Top of DATA SECTION

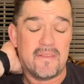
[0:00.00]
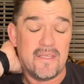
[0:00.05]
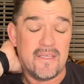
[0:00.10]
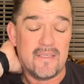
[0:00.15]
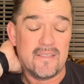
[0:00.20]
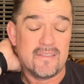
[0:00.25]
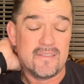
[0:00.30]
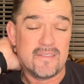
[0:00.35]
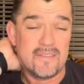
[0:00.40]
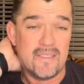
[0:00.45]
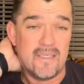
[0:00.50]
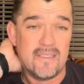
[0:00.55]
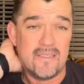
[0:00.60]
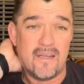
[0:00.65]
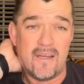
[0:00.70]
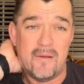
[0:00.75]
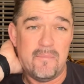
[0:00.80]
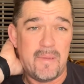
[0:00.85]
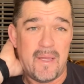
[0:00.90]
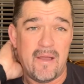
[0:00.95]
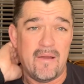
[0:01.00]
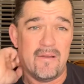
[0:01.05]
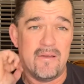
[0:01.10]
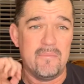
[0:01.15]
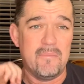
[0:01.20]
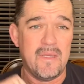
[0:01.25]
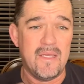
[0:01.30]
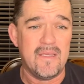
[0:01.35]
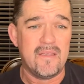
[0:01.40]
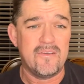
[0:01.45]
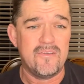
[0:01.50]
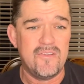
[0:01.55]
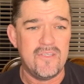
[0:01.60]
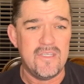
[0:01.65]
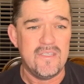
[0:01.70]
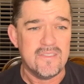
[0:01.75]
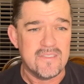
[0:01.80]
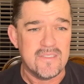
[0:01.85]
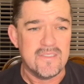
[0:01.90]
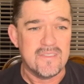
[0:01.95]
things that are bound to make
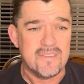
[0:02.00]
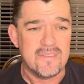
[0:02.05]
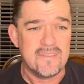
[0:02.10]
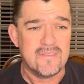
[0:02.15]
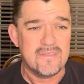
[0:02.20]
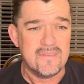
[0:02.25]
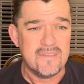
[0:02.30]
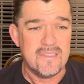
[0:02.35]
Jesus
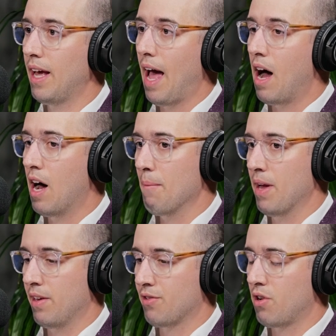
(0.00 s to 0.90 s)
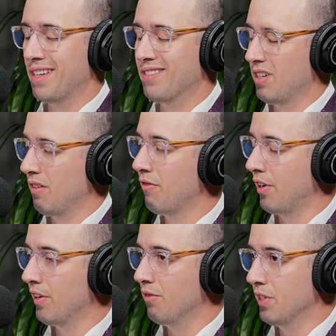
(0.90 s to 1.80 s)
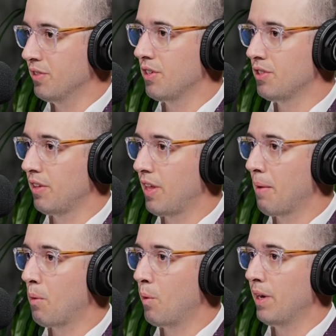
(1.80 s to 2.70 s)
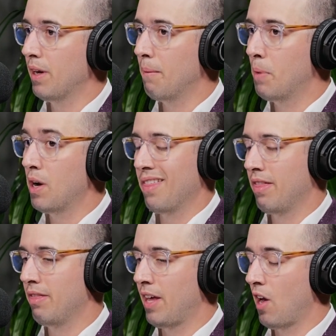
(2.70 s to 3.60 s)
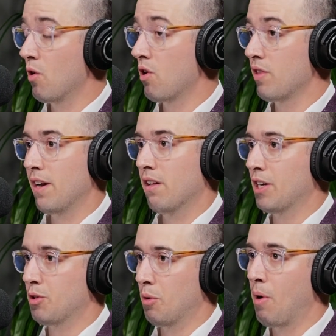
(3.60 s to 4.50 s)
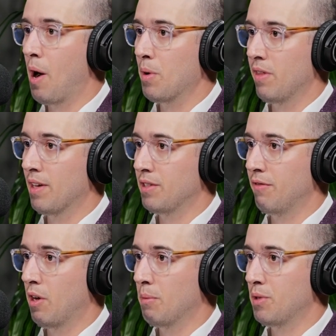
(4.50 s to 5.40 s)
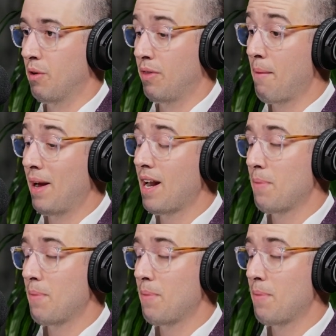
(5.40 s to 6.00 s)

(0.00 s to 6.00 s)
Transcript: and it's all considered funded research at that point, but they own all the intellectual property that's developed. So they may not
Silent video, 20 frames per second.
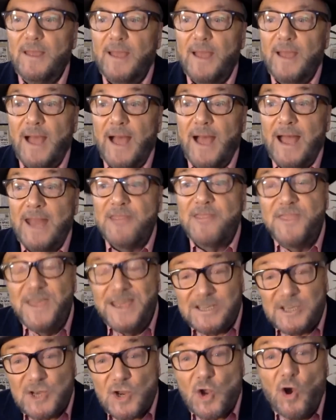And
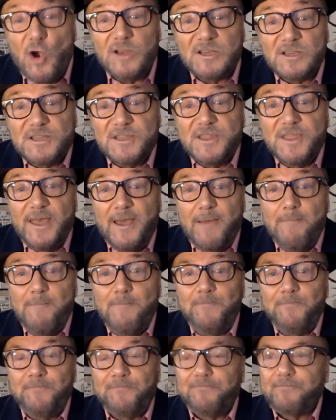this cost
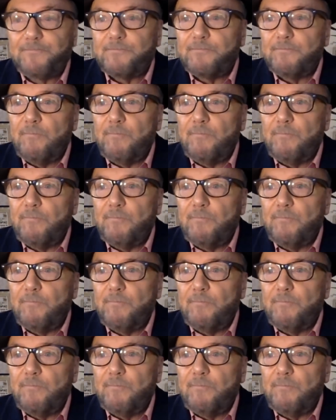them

Bottom of DATA SECTION

#### TASK DETAILS
Word for word, give again the lines from the first entry to the line with "(0.00 s to 0.90 s)", inclusive. Exclude the pictures.

#### SOLUTION TO THIS PROBLEM
[0:00.00]
[0:00.05]
[0:00.10]
[0:00.15]
[0:00.20]
[0:00.25]
[0:00.30]
[0:00.35]
[0:00.40]
[0:00.45]
[0:00.50]
[0:00.55]
[0:00.60]
[0:00.65]
[0:00.70]
[0:00.75]
[0:00.80]
[0:00.85]
[0:00.90]
[0:00.95]
[0:01.00]
[0:01.05]
[0:01.10]
[0:01.15]
[0:01.20]
[0:01.25]
[0:01.30]
[0:01.35]
[0:01.40]
[0:01.45]
[0:01.50]
[0:01.55]
[0:01.60]
[0:01.65]
[0:01.70]
[0:01.75]
[0:01.80]
[0:01.85]
[0:01.90]
[0:01.95]
things that are bound to make
[0:02.00]
[0:02.05]
[0:02.10]
[0:02.15]
[0:02.20]
[0:02.25]
[0:02.30]
[0:02.35]
Jesus
(0.00 s to 0.90 s)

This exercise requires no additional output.